Cette semaine, les funérailles de l'ayatollah Ali Khamenei ont lieu dans tout le pays et en Irak voisin. La commémoration de l’assassinat du guide suprême iranien par les États-Unis et Israël fait office de démonstration de force. Les drapeaux rouges – promesse de revanche – remplissent les rues de la République islamique et les chants contre le président américain se succèdent.

Trump lui-même a abordé cette question : « Nous leur avons dit : « Organisez vos funérailles », et à la place, ils ont commencé à tirer des roquettes sur les navires. » Pour les autorités iraniennes, le contrôle des navires qui transitent par Ormuz constitue leur principal atout pour faire pression sur les États-Unis. C'est pourquoi ils attaquent tout navire qui s'écarte de la route qu'ils ont tracée à travers leurs eaux territoriales.

« Les Américains insistent pour gérer le trafic maritime sans la participation iranienne et imposer un nouveau régime, ce qui est contraire aux intérêts nationaux de l'Iran et viole l'accord entre les deux pays », explique l'ancien diplomate Hassan Hanizadeh dans une récente analyse pour l'agence d'État iranienne ILNA. L’argument est simple : si un navire quitte le corridor iranien, le pays perse le comprend comme une action en dehors de son accord avec les États-Unis et se voit légitimé pour attaquer. Une position que Washington ne partage pas.

Trump revient à ses menaces habituelles

Les attaques contre des navires à Ormuz ont poussé Trump à durcir une fois de plus le ton à l’égard des autorités iraniennes. « Ce sont des gens méchants, malades et mentalement dérangés. » « Ce sont des cancers. Et vous savez ce que vous faites avec le cancer ? Vous l'avez éliminé à temps. » Des jurons qui traduisent la colère américaine contre les ayatollahs.

Ainsi, le locataire de la Maison Blanche a une nouvelle fois lancé de forts avertissements contre la République islamique, qu'il menace d'éliminer. Et elle concentre à nouveau son attention sur ses infrastructures et son réseau électrique, même si elle exclut pour l’instant de les toucher. Mais elle concentre une fois de plus son attention sur l’île de Charag, un centre critique pour les exportations pétrolières iraniennes. « Peut-être que nous l'accepterons, ils ne peuvent rien y faire. Normalement, je ne suis pas comme ça, mais ils le méritent », a-t-il déclaré.

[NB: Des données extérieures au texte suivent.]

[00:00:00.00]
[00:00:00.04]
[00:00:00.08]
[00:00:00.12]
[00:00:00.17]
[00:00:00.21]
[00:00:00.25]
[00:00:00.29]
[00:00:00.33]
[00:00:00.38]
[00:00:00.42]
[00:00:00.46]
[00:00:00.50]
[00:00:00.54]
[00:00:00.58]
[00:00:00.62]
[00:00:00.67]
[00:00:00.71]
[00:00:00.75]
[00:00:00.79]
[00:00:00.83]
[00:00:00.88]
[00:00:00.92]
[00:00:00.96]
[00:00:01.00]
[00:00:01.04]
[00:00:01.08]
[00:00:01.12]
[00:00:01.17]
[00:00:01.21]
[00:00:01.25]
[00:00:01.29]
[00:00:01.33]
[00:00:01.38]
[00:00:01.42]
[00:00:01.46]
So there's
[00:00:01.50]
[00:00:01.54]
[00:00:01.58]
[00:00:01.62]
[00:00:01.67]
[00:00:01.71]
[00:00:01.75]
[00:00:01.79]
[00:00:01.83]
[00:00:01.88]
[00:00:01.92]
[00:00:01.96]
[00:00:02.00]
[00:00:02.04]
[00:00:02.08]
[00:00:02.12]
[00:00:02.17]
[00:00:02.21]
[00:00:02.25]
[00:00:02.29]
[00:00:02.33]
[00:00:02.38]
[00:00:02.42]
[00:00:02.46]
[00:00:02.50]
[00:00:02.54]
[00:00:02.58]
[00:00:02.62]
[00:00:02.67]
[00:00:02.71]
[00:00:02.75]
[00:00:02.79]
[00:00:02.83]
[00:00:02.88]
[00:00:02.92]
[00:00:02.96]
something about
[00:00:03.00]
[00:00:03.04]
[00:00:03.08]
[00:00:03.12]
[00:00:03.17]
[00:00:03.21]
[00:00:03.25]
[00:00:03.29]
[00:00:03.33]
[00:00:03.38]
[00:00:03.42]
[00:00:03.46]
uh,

Néanmoins, pour l’expert du centre d’analyse Stimson, il est peu probable qu’une des parties soit intéressée par un retour à une guerre à grande échelle. « Je pense que ce que nous verrons dans les semaines et les mois à venir seront en réalité des périodes d'escalade puis de désescalade », prédit Hassan. C'est-à-dire revenir à la situation qui a précédé la signature du protocole d'accord.

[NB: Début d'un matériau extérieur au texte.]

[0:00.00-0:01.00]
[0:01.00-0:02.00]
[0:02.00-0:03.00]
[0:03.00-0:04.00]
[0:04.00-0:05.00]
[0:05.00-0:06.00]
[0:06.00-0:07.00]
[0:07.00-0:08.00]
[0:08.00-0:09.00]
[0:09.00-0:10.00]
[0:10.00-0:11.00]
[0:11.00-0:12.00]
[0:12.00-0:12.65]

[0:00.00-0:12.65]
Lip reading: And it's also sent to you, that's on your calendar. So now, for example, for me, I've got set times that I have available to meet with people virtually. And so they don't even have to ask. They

« Le confinement et la coercition ont été la constante de la politique américaine à l'égard de l'Iran, une stratégie que les dirigeants iraniens perçoivent comme un effort permanent des États-Unis pour isoler leur pays », a-t-il déclaré dans une analyse récente pour le journal. Institut Quincy pour un État responsable Hadi Kahalzadeh. De cette manière, la dynamique de poussée et de traction que Trump aime tant ne servira pas à soumettre la République islamique. Il ne l’a pas fait la première fois et il ne le fera pas cette fois-ci.

Le reste des pays, en attente

Une fois de plus, les pays du Golfe ont payé la colère de Trump. A cette occasion, l'Iran a attaqué la base de la Cinquième flotte américaine à Bahreïn et la base aérienne Ali Al-Salem au Koweït en représailles à l'attaque américaine contre son territoire. Le Conseil de coopération du Golfe a condamné ces attaques, mais les autres voisins de la région ne peuvent guère faire plus.

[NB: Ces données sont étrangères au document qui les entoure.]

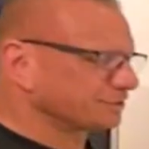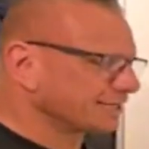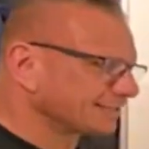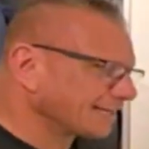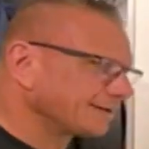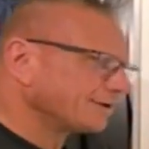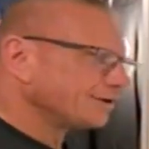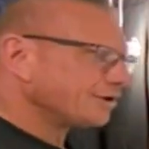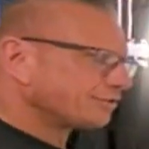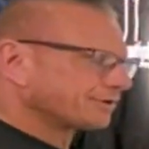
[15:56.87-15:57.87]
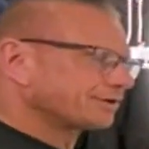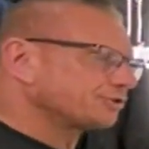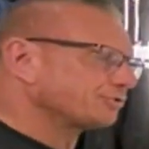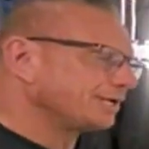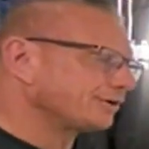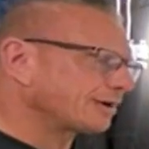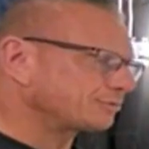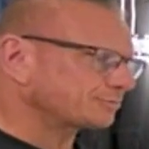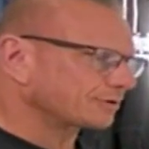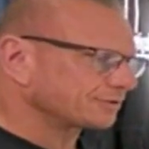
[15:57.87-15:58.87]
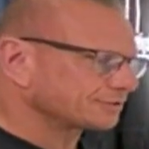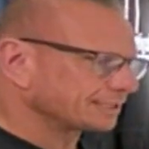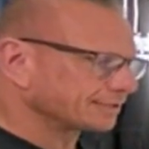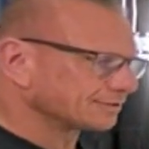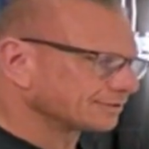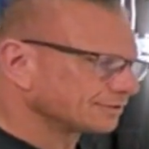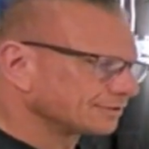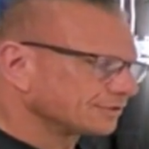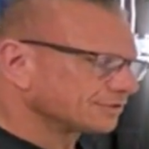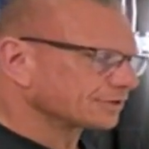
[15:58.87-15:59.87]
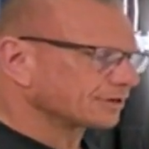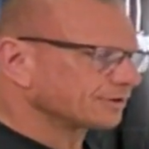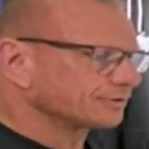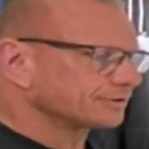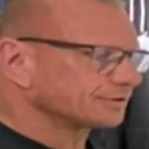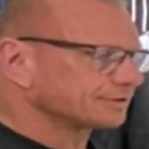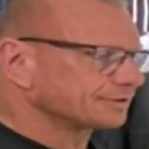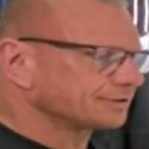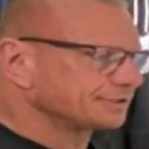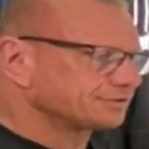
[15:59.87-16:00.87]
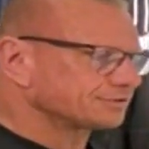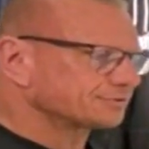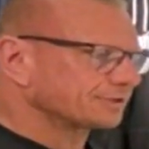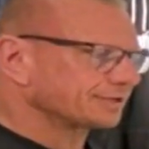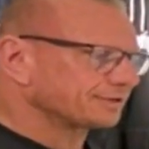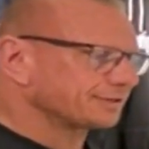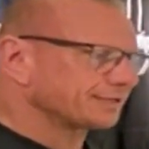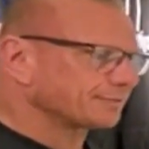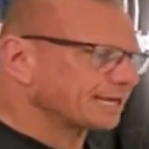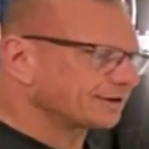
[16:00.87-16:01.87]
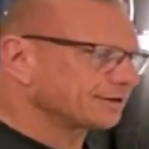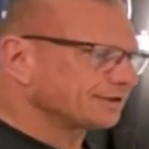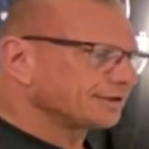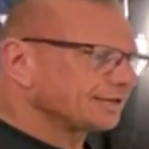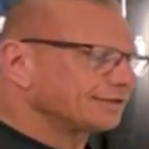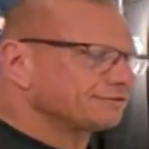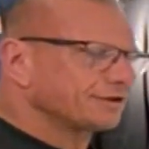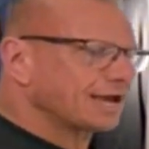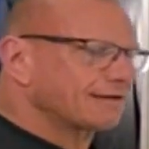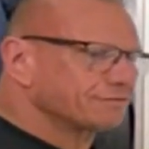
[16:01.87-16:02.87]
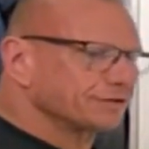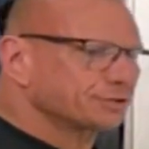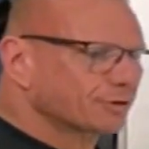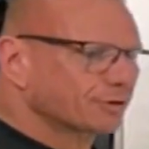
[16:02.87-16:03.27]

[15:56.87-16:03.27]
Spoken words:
check that. 320 grams of protein. So this is what you think about it. If your average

Le silence d’Israël, qui était jusqu’à présent le plus grand opposant à l’accord entre Washington et Téhéran, est particulièrement significatif. Au début du mois, le New York Times a publié des informations faisant état d'un prétendu complot israélien visant à assassiner des membres de l'équipe de négociation iranienne, dont le ministre perse des Affaires étrangères, Abbas Araghchi. Même s’ils sont probablement les plus satisfaits de la nouvelle situation, le gouvernement de Benjamin Netanyahu n’a pour l’instant pas commenté le nouveau virage de Trump.